Re: [PATCH 0/3] list-object-filter: introduce depth filter

ZheNing Hu <adlternative@xxxxxxxxx> · Sun, 4 Sep 2022 15:27:47 +0800

Derrick Stolee <derrickstolee@xxxxxxxxxx> 于2022年9月2日周五 03:24写道：
>
> On 9/1/2022 5:41 AM, ZheNing Hu via GitGitGadget wrote:
> > This patch let partial clone have the similar capabilities of the shallow
> > clone git clone --depth=<depth>.
> ...
> > Now we can use git clone --filter="depth=<depth>" to omit all commits whose
> > depth is >= <depth>. By this way, we can have the advantages of both shallow
> > clone and partial clone: Limiting the depth of commits, get other objects on
> > demand.
>
> I have several concerns about this proposal.
>
> The first is that "depth=X" doesn't mean anything after the first
> clone. What will happen when we fetch the remaining objects?
>

According to the current results, yes, it still downloads a large number
of commits.

Do a litte test again:

$ git clone --filter=depth:2 git.git git
Cloning into 'git'...
remote: Enumerating objects: 4311, done.
remote: Counting objects: 100% (4311/4311), done.
remote: Compressing objects: 100% (3788/3788), done.

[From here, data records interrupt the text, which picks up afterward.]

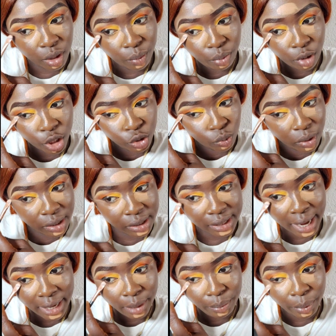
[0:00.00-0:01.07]
so I wanted
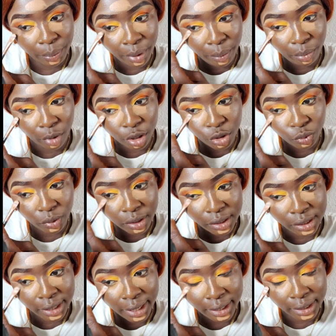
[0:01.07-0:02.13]
something to
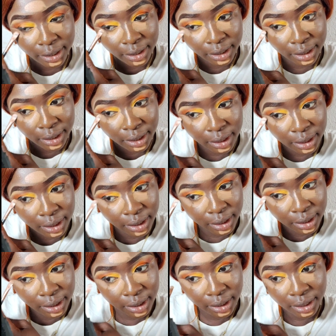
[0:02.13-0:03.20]
just
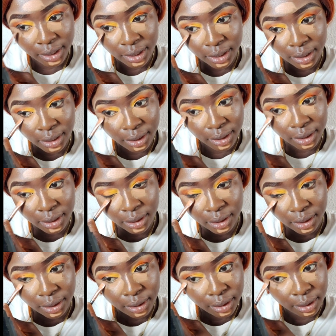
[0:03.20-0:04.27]
melt it down. So I
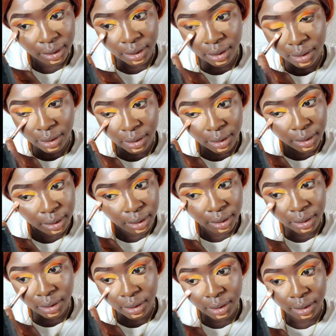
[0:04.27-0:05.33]
apply it,
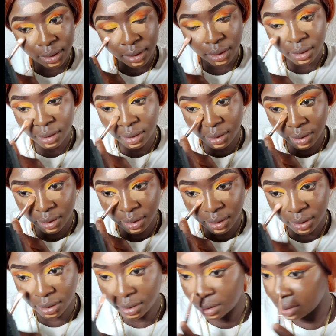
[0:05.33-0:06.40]
and I did not just blend
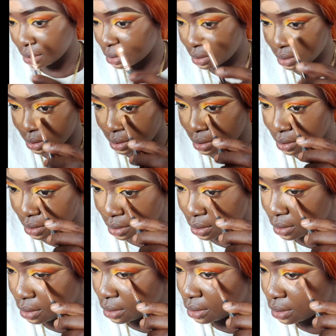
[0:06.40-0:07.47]
immediately
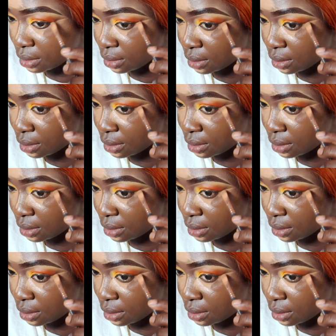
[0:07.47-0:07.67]
because it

Just see how many objects...
$ git cat-file --batch-check --batch-all-objects | grep blob | wc -l
warning: This repository uses promisor remotes. Some objects may not be loaded.
    4098
$ git cat-file --batch-check --batch-all-objects | grep tree | wc -l
warning: This repository uses promisor remotes. Some objects may not be loaded.
     211
$ git cat-file --batch-check --batch-all-objects | grep commit | wc -l
warning: This repository uses promisor remotes. Some objects may not be loaded.
       2

$ git checkout HEAD~

Fetch nothing...because depth=2.

$  git checkout HEAD~
remote: Enumerating objects: 198514, done.
remote: Counting objects: 100% (198514/198514), done.
remote: Compressing objects: 100% (68511/68511), done.
remote: Total 198514 (delta 128408), reused 198509 (delta 128406), pack-reused 0
Receiving objects: 100% (198514/198514), 77.07 MiB | 9.58 MiB/s, done.
Resolving deltas: 100% (128408/128408), done.
remote: Enumerating objects: 1, done.
remote: Counting objects: 100% (1/1), done.
remote: Total 1 (delta 0), reused 0 (delta 0), pack-reused 0
Receiving objects: 100% (1/1), 14.35 KiB | 14.35 MiB/s, done.
remote: Enumerating objects: 198014, done.
remote: Counting objects: 100% (198014/198014), done.
remote: Compressing objects: 100% (68362/68362), done.
remote: Total 198014 (delta 128056), reused 198012 (delta 128055), pack-reused 0
Receiving objects: 100% (198014/198014), 76.55 MiB | 14.00 MiB/s, done.
Resolving deltas: 100% (128056/128056), done.
Previous HEAD position was 624a936234 Merge branch 'en/merge-multi-strategies'
HEAD is now at 014a9ea207 Merge branch 'en/t4301-more-merge-tree-tests'

Fetch a lot of objects... (three times!)

$ git cat-file --batch-check --batch-all-objects | grep blob | wc -l
warning: This repository uses promisor remotes. Some objects may not be loaded.
    4099
$ git cat-file --batch-check --batch-all-objects | grep tree | wc -l
warning: This repository uses promisor remotes. Some objects may not be loaded.
    130712
$ git cat-file --batch-check --batch-all-objects | grep commit | wc -l
warning: This repository uses promisor remotes. Some objects may not be loaded.
    67815

It fetched too many Commits and Trees... But Surprisingly, only one
more blob was downloaded.

I admit that this is a very bad action, That's because we
have no commits locally...

Maybe one solution: we can also provide a commit-id parameter
inside the depth filter, like --filter="commit:014a9ea207, depth:1"...
we can clone with blob:none filter to download all trees/commits,
then fetch blobs with this "commit-depth" filter.... even we can
provide a more complex filter: --filter="commit:014a9ea207, depth:1, type=blob"
This may avoid downloading too many unneeded commits and trees...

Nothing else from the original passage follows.